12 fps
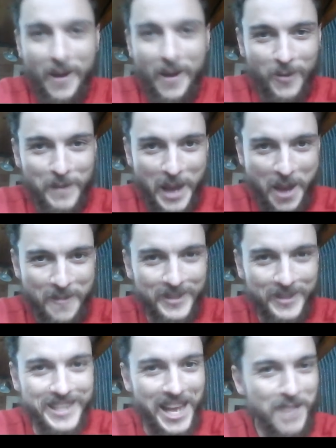
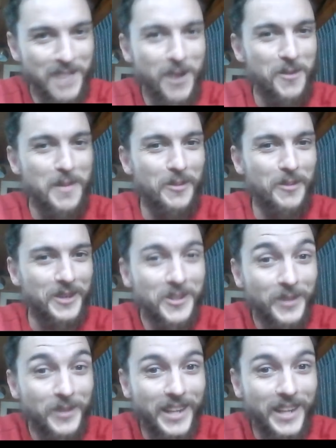remembers that. He might remember it
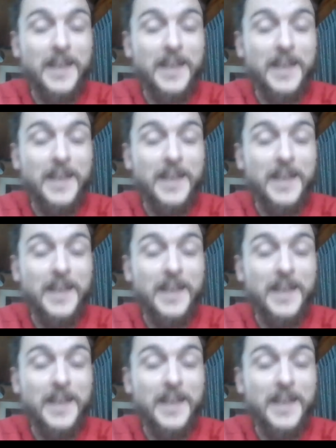differently.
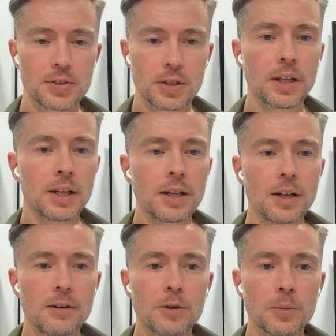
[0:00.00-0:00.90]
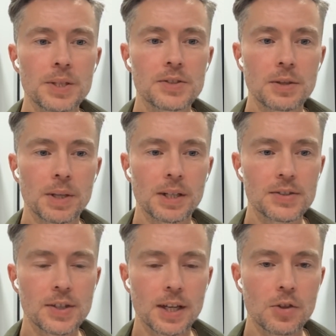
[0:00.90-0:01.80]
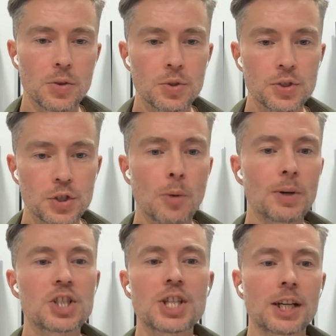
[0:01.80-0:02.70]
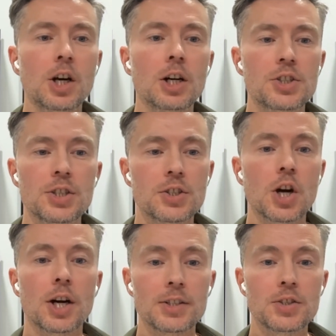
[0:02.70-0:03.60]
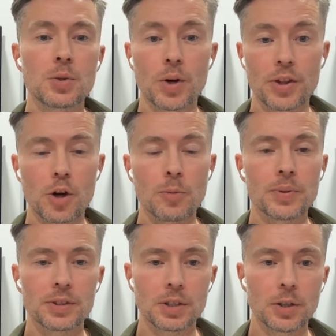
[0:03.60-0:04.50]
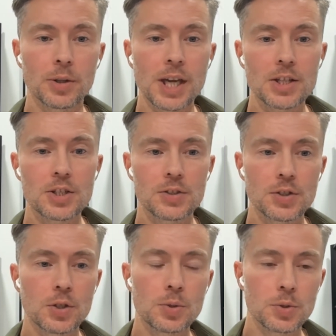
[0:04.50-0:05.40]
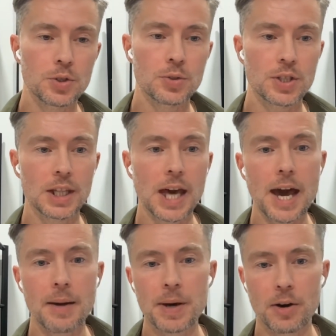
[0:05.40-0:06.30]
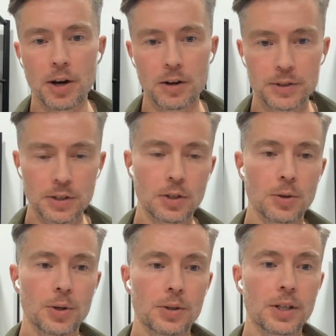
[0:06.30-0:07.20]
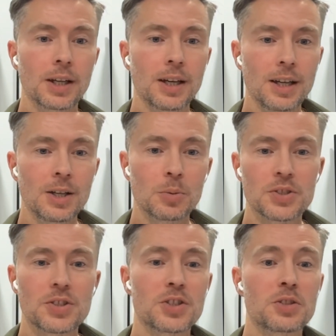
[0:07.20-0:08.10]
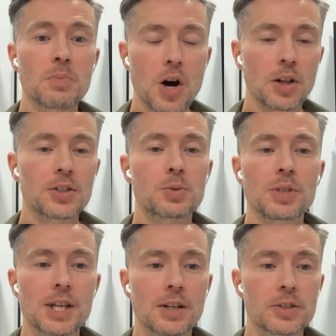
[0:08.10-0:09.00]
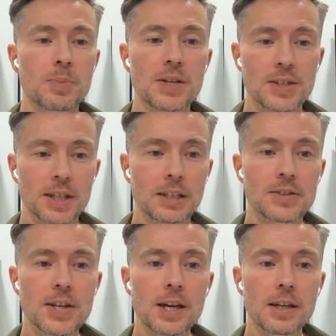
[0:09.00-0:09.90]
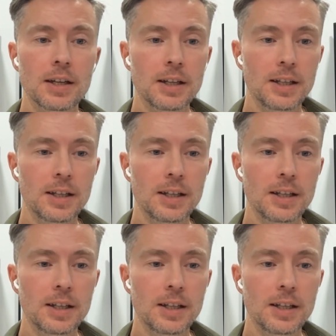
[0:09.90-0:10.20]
or full pizza, but it's like so much technology has gone into where they open their locations, who's using the app, how often they're ordering, what's the smallest retail space they can take.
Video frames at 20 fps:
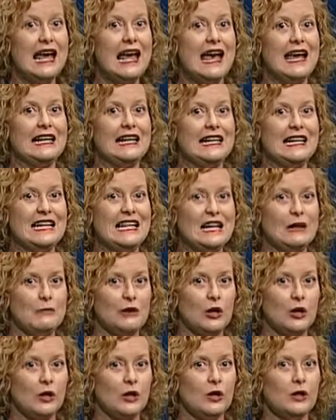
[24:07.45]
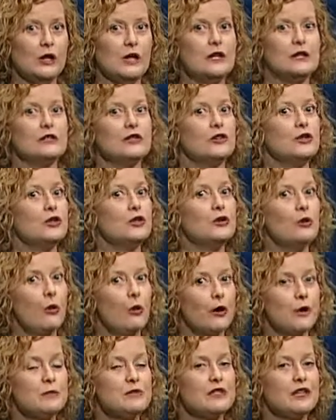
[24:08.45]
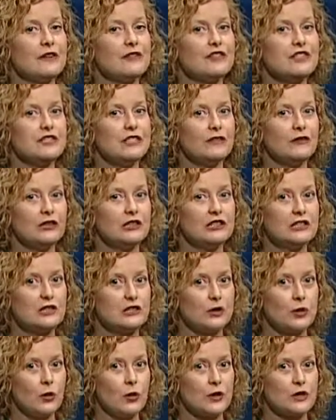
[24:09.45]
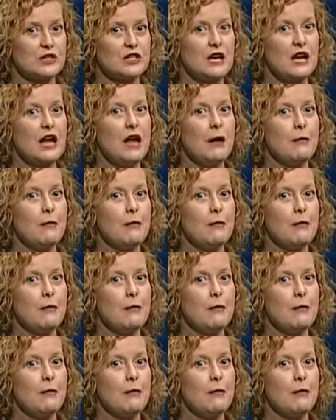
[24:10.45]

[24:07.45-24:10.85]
and inimical to the norms of civil discourse.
————————
*What the exercise asks*. Everything in the material must be duplicated exactly, except the pictures.

*Exercise answer*.
12 fps
remembers that. He might remember it
differently.
[0:00.00-0:00.90]
[0:00.90-0:01.80]
[0:01.80-0:02.70]
[0:02.70-0:03.60]
[0:03.60-0:04.50]
[0:04.50-0:05.40]
[0:05.40-0:06.30]
[0:06.30-0:07.20]
[0:07.20-0:08.10]
[0:08.10-0:09.00]
[0:09.00-0:09.90]
[0:09.90-0:10.20]
or full pizza, but it's like so much technology has gone into where they open their locations, who's using the app, how often they're ordering, what's the smallest retail space they can take.
Video frames at 20 fps:
[24:07.45]
[24:08.45]
[24:09.45]
[24:10.45]

[24:07.45-24:10.85]
and inimical to the norms of civil discourse.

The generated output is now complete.